#### [Problem details]
Apart from the pictures, the listing is to be returned exactly.

#### [Recorded information]
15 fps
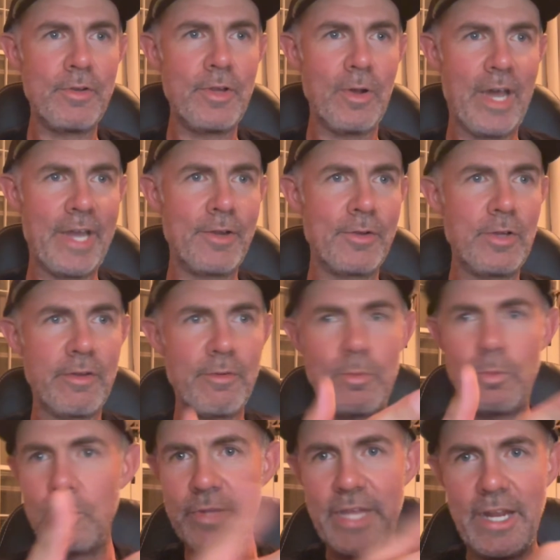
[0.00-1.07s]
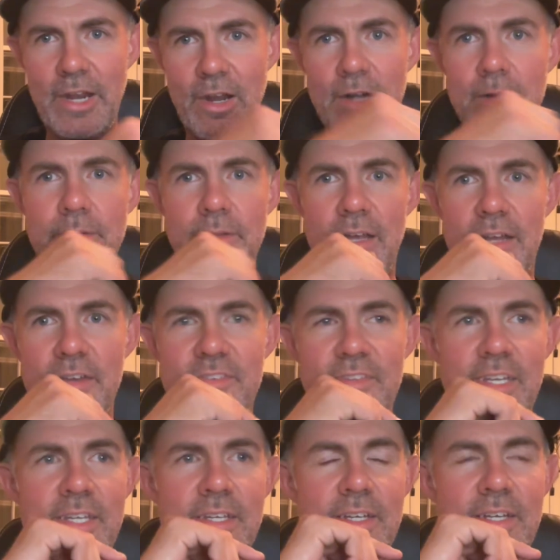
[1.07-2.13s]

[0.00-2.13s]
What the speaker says: know who they are, honestly.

#### [Task output]
15 fps
[0.00-1.07s]
[1.07-2.13s]

[0.00-2.13s]
What the speaker says: know who they are, honestly.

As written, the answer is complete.